Data for this task:
==========

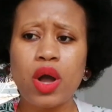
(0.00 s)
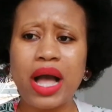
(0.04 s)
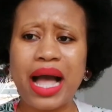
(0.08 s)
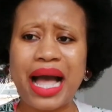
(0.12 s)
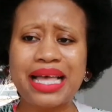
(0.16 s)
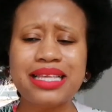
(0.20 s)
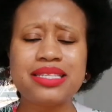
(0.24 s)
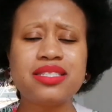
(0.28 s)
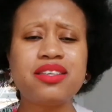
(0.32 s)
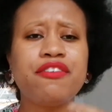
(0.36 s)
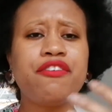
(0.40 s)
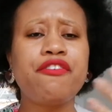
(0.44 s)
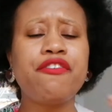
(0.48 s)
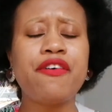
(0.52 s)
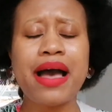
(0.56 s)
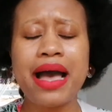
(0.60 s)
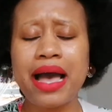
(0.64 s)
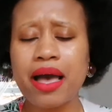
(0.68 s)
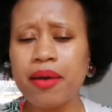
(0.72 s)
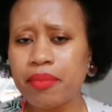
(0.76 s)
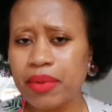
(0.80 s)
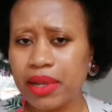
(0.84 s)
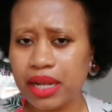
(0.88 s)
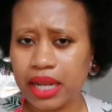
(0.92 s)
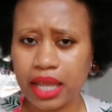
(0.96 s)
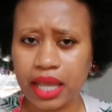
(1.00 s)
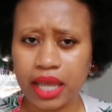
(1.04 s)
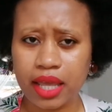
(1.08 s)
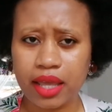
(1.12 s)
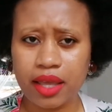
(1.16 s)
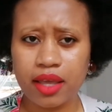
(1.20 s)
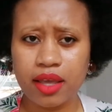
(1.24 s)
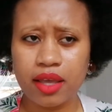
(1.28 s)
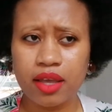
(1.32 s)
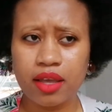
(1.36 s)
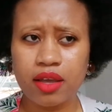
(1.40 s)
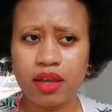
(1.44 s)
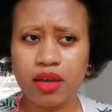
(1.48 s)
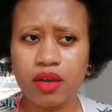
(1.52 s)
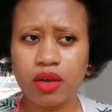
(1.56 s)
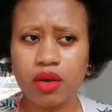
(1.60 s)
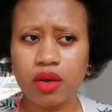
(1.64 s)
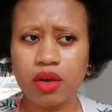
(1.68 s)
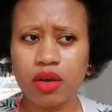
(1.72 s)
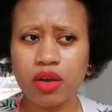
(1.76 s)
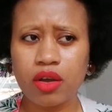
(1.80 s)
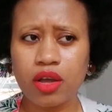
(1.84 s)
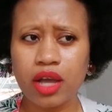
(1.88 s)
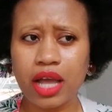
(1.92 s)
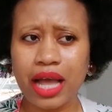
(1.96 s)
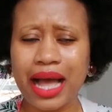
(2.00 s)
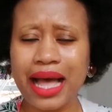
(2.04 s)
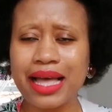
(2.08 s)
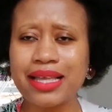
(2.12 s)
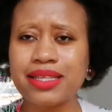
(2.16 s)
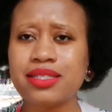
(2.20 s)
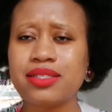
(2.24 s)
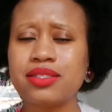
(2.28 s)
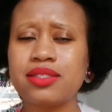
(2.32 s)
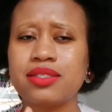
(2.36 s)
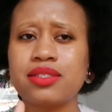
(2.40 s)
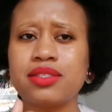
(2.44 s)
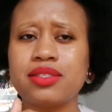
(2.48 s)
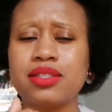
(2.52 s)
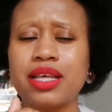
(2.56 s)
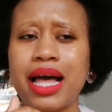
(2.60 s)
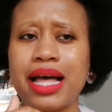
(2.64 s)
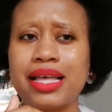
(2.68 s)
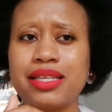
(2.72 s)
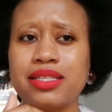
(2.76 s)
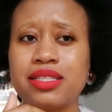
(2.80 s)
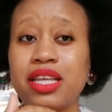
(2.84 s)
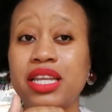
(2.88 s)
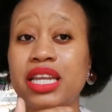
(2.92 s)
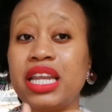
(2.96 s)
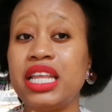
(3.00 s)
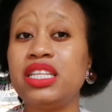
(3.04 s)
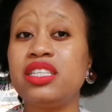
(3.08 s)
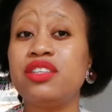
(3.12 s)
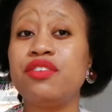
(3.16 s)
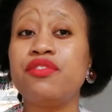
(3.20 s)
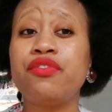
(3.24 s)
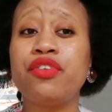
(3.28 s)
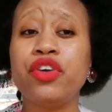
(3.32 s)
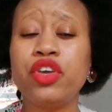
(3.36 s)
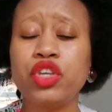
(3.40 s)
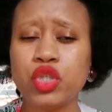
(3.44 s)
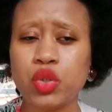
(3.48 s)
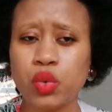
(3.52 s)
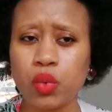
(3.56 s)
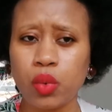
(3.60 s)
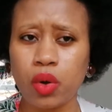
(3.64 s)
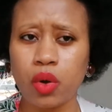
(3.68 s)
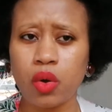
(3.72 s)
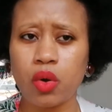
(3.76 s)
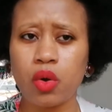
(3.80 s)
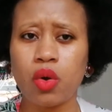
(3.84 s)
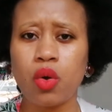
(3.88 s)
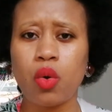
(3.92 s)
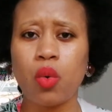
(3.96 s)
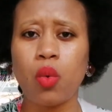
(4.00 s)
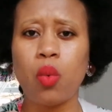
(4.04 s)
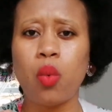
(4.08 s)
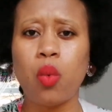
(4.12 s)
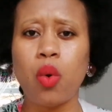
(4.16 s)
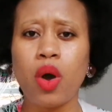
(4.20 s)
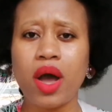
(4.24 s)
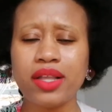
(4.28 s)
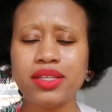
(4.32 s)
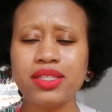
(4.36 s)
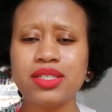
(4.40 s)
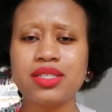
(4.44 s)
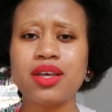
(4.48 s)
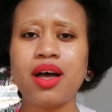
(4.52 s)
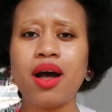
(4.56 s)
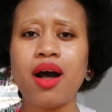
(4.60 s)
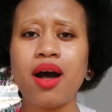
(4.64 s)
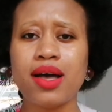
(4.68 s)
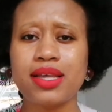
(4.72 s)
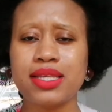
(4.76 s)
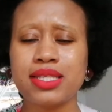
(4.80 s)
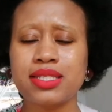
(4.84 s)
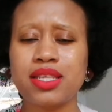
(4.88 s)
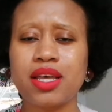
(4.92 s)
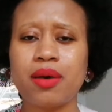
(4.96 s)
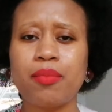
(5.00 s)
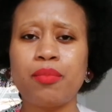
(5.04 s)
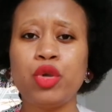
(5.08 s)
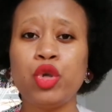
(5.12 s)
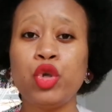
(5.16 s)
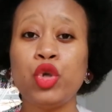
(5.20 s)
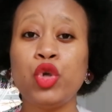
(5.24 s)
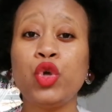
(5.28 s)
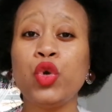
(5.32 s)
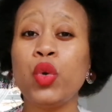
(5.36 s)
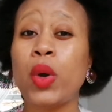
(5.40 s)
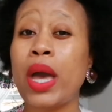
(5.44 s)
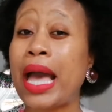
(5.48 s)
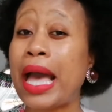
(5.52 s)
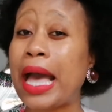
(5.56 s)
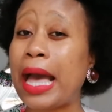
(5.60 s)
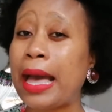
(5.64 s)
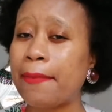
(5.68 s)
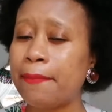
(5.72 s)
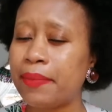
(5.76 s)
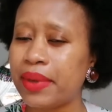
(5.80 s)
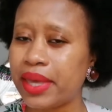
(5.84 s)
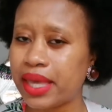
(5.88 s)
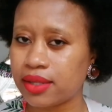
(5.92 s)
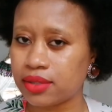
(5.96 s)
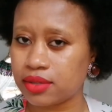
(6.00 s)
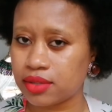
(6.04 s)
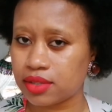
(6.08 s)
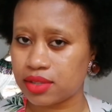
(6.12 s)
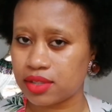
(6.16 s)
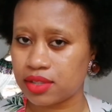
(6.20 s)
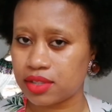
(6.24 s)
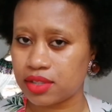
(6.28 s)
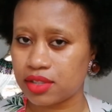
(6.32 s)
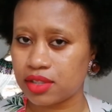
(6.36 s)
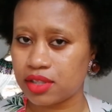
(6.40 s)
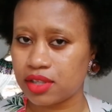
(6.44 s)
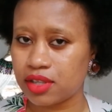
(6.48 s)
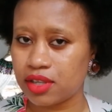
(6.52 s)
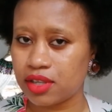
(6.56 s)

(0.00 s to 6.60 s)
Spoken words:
As a family, as an individual, what are some new habits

==========

Leave the pictures behind and transcribe every record above exactly.

Written reply:
(0.00 s)
(0.04 s)
(0.08 s)
(0.12 s)
(0.16 s)
(0.20 s)
(0.24 s)
(0.28 s)
(0.32 s)
(0.36 s)
(0.40 s)
(0.44 s)
(0.48 s)
(0.52 s)
(0.56 s)
(0.60 s)
(0.64 s)
(0.68 s)
(0.72 s)
(0.76 s)
(0.80 s)
(0.84 s)
(0.88 s)
(0.92 s)
(0.96 s)
(1.00 s)
(1.04 s)
(1.08 s)
(1.12 s)
(1.16 s)
(1.20 s)
(1.24 s)
(1.28 s)
(1.32 s)
(1.36 s)
(1.40 s)
(1.44 s)
(1.48 s)
(1.52 s)
(1.56 s)
(1.60 s)
(1.64 s)
(1.68 s)
(1.72 s)
(1.76 s)
(1.80 s)
(1.84 s)
(1.88 s)
(1.92 s)
(1.96 s)
(2.00 s)
(2.04 s)
(2.08 s)
(2.12 s)
(2.16 s)
(2.20 s)
(2.24 s)
(2.28 s)
(2.32 s)
(2.36 s)
(2.40 s)
(2.44 s)
(2.48 s)
(2.52 s)
(2.56 s)
(2.60 s)
(2.64 s)
(2.68 s)
(2.72 s)
(2.76 s)
(2.80 s)
(2.84 s)
(2.88 s)
(2.92 s)
(2.96 s)
(3.00 s)
(3.04 s)
(3.08 s)
(3.12 s)
(3.16 s)
(3.20 s)
(3.24 s)
(3.28 s)
(3.32 s)
(3.36 s)
(3.40 s)
(3.44 s)
(3.48 s)
(3.52 s)
(3.56 s)
(3.60 s)
(3.64 s)
(3.68 s)
(3.72 s)
(3.76 s)
(3.80 s)
(3.84 s)
(3.88 s)
(3.92 s)
(3.96 s)
(4.00 s)
(4.04 s)
(4.08 s)
(4.12 s)
(4.16 s)
(4.20 s)
(4.24 s)
(4.28 s)
(4.32 s)
(4.36 s)
(4.40 s)
(4.44 s)
(4.48 s)
(4.52 s)
(4.56 s)
(4.60 s)
(4.64 s)
(4.68 s)
(4.72 s)
(4.76 s)
(4.80 s)
(4.84 s)
(4.88 s)
(4.92 s)
(4.96 s)
(5.00 s)
(5.04 s)
(5.08 s)
(5.12 s)
(5.16 s)
(5.20 s)
(5.24 s)
(5.28 s)
(5.32 s)
(5.36 s)
(5.40 s)
(5.44 s)
(5.48 s)
(5.52 s)
(5.56 s)
(5.60 s)
(5.64 s)
(5.68 s)
(5.72 s)
(5.76 s)
(5.80 s)
(5.84 s)
(5.88 s)
(5.92 s)
(5.96 s)
(6.00 s)
(6.04 s)
(6.08 s)
(6.12 s)
(6.16 s)
(6.20 s)
(6.24 s)
(6.28 s)
(6.32 s)
(6.36 s)
(6.40 s)
(6.44 s)
(6.48 s)
(6.52 s)
(6.56 s)

(0.00 s to 6.60 s)
Spoken words:
As a family, as an individual, what are some new habits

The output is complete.